Opening day is less than two weeks away, so we're going to spend some time this week ranking the rotations in each division. Because a single one-through-five ranking is boring by itself, we're going with poker hands. Five cards in a poker hand, five pitchers in the rotation ... it's a match made in baseball blog heaven.
RELATED -- AL West poker hands
Just to be clear: The poker hands are intended to represent the rotation as a whole. We are not assigning individual cards to individual pitchers. There was confusion about that on Monday, and I want to make sure it's clear. Just look at the five-man rotation as a whole. Let's dive into the NL West starting staffs.
You know your rotation is pretty good when a two-time Cy Young Award winner figures to start the fourth game of the season. Cain and Bumgarner are a top shelf righty-lefty tandem and Vogelsong has become one of the most reliable starters in baseball. Lincecum is trying to rebound from his nightmarish 2012 campaign as he heads into his contract year. If he reverts to Cy Young form, it would be great for both the team and his wallet. Zito is also entering his contract year, but his wallet is already fat enough. The hand they've been dealt:
Straight flush with a high king. Oh so close to the almighty royal flush, but Lincecum's struggles last year and Zito's steady below-averageness (91 ERA+ as a Giant) keep San Francisco from poker's top hand.
The Dodgers spent a lot of money this winter, so much so that they have eight starters for five spots. Kershaw and Greinke are givens as former Cy Young Award winners, and both Beckett and Billingsley are safe bets for the rotation as well given their track records. Ryu was the most dominant pitcher in the Korea Baseball Organization the last few years, but it remains to be seen how he will adapt to MLB. Los Angeles didn't spent more than $60 million (posting fee plus contract) to acquire a reliever though, he's the likely fifth starter. The other three guys are depth pieces or (more likely) trade bait. Here's the hand they've been dealt:
Full house, eights full of aces. Two notches below the Giants, but there's also some nice symbolism here. Kershaw and Greinke are aces while everyone else is just OK. Good hand, better-than-average hand, but not the best.
The D-Backs have a solid and underrated rotation, in my opinion. There's no true ace like Cain or Kershaw, but their one through three starters are above-average and reliable. McCarthy has pitched like an ace at times the past two years, but he's also a major injury risk. It's not just last year's season-ending head injury following the line drive either, he has a history of shoulder problems. Corbin has stood out from the pack of fifth starter candidates this spring and figures to be first in line for the job. In fact, Skaggs was optioned to Triple-A on Monday. Here's the hand Arizona has been dealt:
Straight with a high 10. A solid hand is that is good enough to win most times out but is beatable.

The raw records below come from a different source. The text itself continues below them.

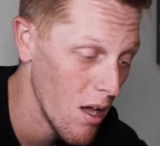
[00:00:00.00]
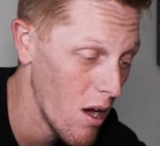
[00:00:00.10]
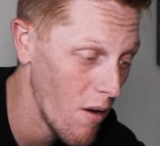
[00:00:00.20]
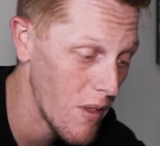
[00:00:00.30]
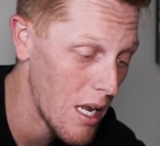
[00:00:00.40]

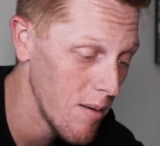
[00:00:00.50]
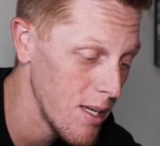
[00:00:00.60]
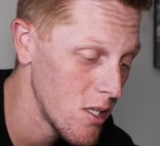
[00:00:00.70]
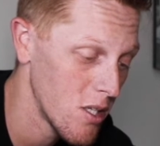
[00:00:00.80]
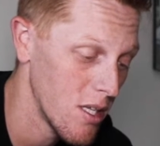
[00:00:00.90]
of that
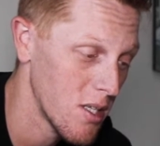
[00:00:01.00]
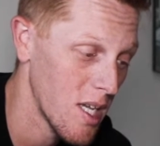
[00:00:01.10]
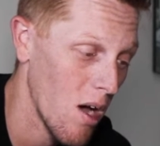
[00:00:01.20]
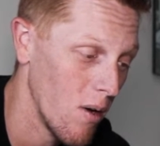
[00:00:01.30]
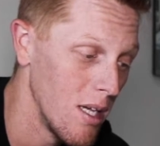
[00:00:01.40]
image, this is
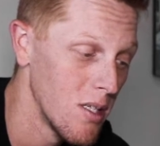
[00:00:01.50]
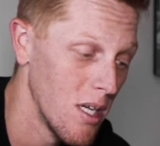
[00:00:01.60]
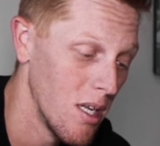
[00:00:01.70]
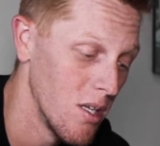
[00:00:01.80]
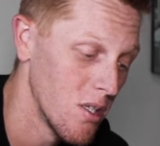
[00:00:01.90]
how
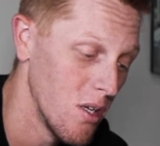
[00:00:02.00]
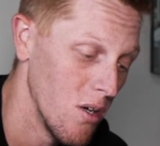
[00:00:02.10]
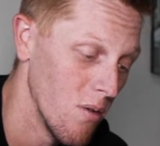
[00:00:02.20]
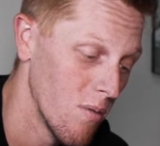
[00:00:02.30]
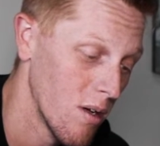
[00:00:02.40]
easy it is to
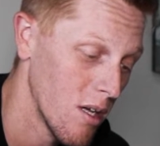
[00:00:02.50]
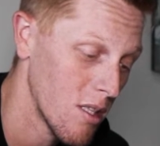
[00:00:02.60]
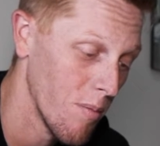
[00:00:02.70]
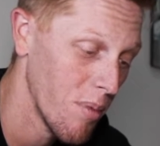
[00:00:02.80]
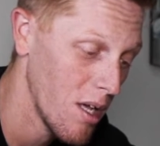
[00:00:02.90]
do. Click
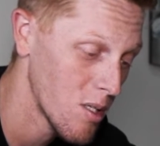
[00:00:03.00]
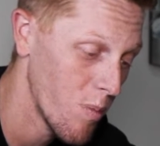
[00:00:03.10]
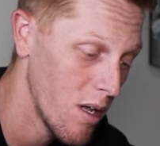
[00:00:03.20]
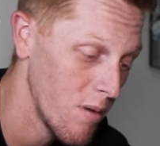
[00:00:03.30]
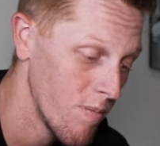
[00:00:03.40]
the plus
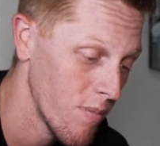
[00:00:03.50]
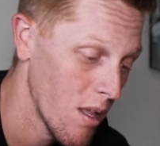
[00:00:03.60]
button.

Colorado allowed the most runs (by 45!) and had the highest ERA (by 0.44!) in baseball last season and they did nothing to improve over the winter. They are getting de la Rosa back from Tommy John surgery and that will help, but not enough. The good thing is the Rockies have a few young breakout candidates in Nicasio, Pomeranz, Chatwood, Friedrich and even Chacin, but Coors Field seems to have a knack for snuffing out potential pitcher breakouts. It's an unforgiving place to play if you ply your trade on the mound. Here's the hand they've been dealt:
Pair of sixes with a 10 kicker. You're not going to win much with this hand but it's serviceable. With some good bluffing maybe a few opponents will fold, and that's your best chance.
On paper, few teams have as many young MLB-ready pitchers as the Padres. The problem is they're all hurt, including righties Casey Kelly (facing Tommy John surgery) and Joe Wieland (Tommy John surgery) and lefty Robbie Erlin (elbow tendinitis in 2012). Big league lefty Cory Luebke is coming off Tommy John surgery as well. The injuries leave the team with a stop-gap rotation headlined by Volquez and filled out by retreads like Marquis and Garcia. I'm not even sure if you could squint hard enough to see a competitive rotation here. Their hand:
Pair of fives with a nine kicker. Not a good hand, but it might win you a few games, especially if you play in a spacious ballpark with a thick marine layer that knocks down fly balls.